● Your goal: The result should be an exact copy of the entries below, free of pictures.

Saved entries
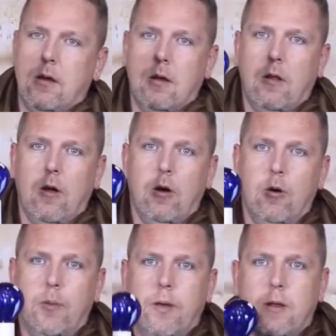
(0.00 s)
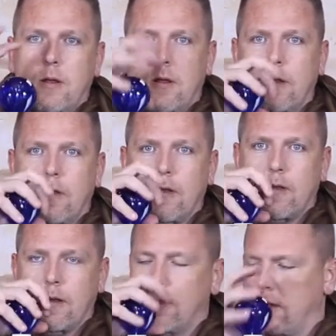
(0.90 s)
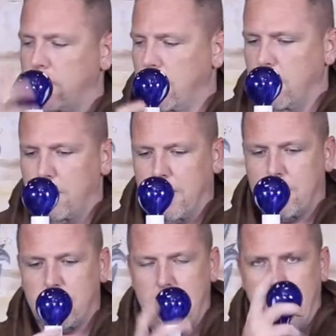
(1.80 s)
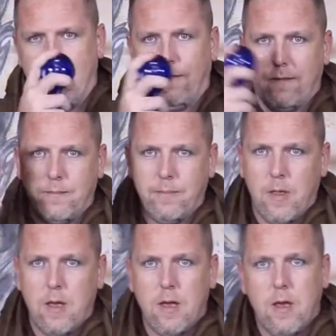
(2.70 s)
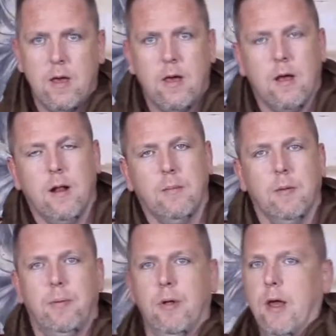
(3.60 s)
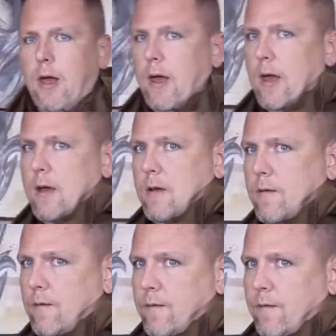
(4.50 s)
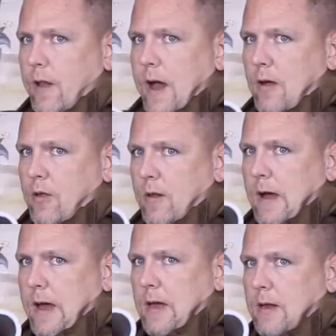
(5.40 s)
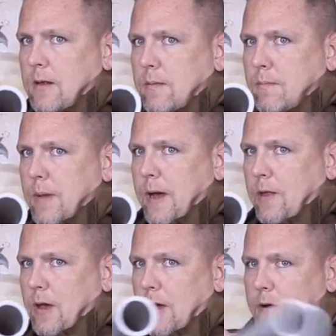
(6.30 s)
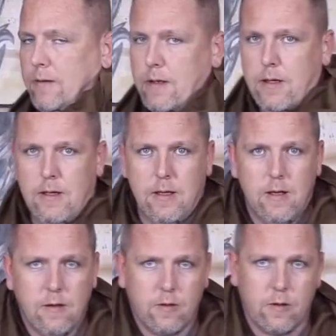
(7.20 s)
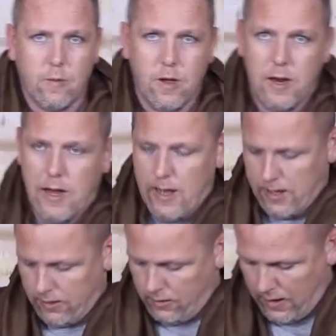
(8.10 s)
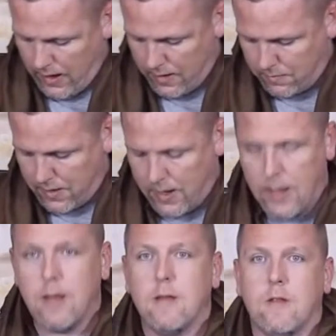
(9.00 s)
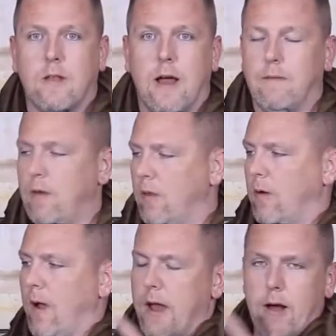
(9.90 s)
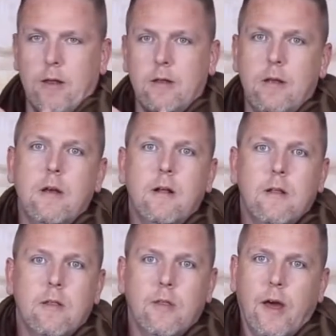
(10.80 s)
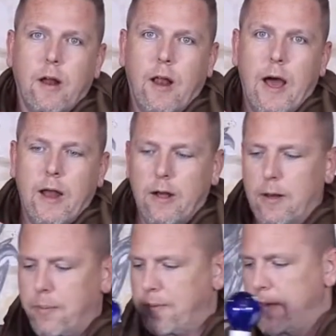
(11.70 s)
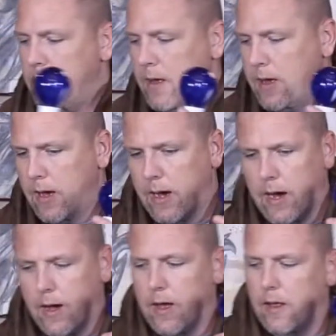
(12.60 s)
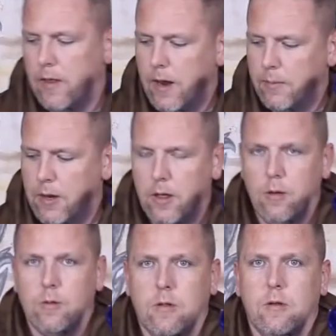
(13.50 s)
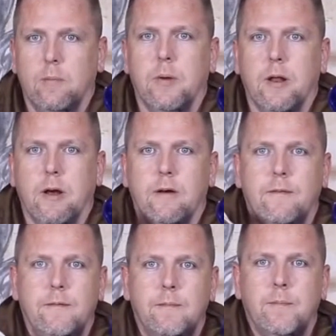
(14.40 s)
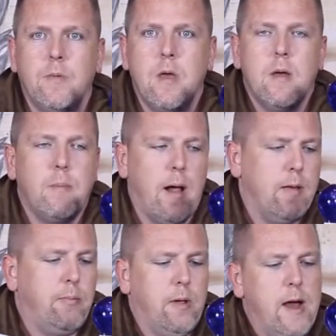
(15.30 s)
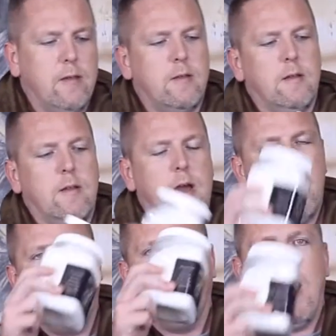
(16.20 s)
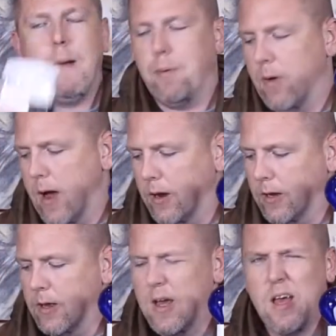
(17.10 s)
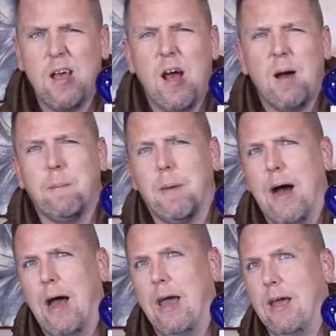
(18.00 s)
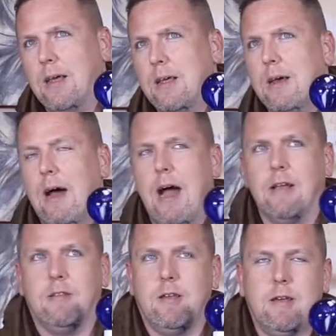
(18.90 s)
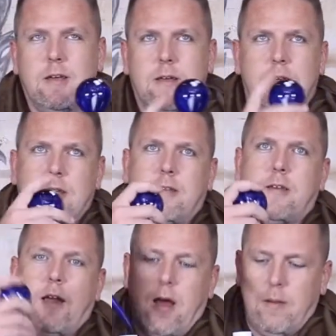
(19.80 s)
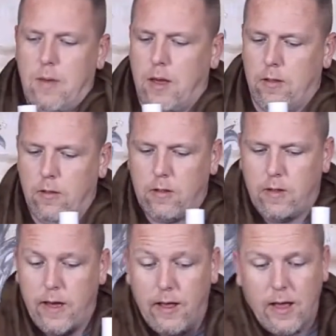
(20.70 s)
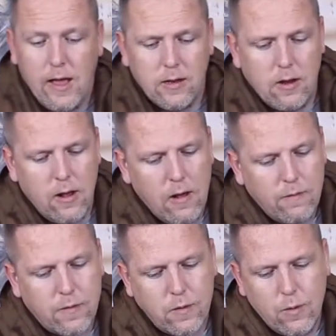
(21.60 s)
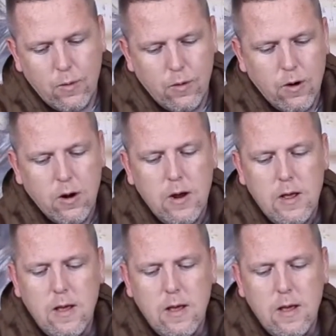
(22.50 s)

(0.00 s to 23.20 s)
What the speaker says: globe that sits on the end of my staff, and I'm going to put a flashlight back there so when I tap my staff to the ground that'll light up. And then I'm going to little bit of polyplastic to kind of wrap around it. My idea is to kind of make it look like Gandalf's or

● Response to this exercise:
(0.00 s)
(0.90 s)
(1.80 s)
(2.70 s)
(3.60 s)
(4.50 s)
(5.40 s)
(6.30 s)
(7.20 s)
(8.10 s)
(9.00 s)
(9.90 s)
(10.80 s)
(11.70 s)
(12.60 s)
(13.50 s)
(14.40 s)
(15.30 s)
(16.20 s)
(17.10 s)
(18.00 s)
(18.90 s)
(19.80 s)
(20.70 s)
(21.60 s)
(22.50 s)

(0.00 s to 23.20 s)
What the speaker says: globe that sits on the end of my staff, and I'm going to put a flashlight back there so when I tap my staff to the ground that'll light up. And then I'm going to little bit of polyplastic to kind of wrap around it. My idea is to kind of make it look like Gandalf's or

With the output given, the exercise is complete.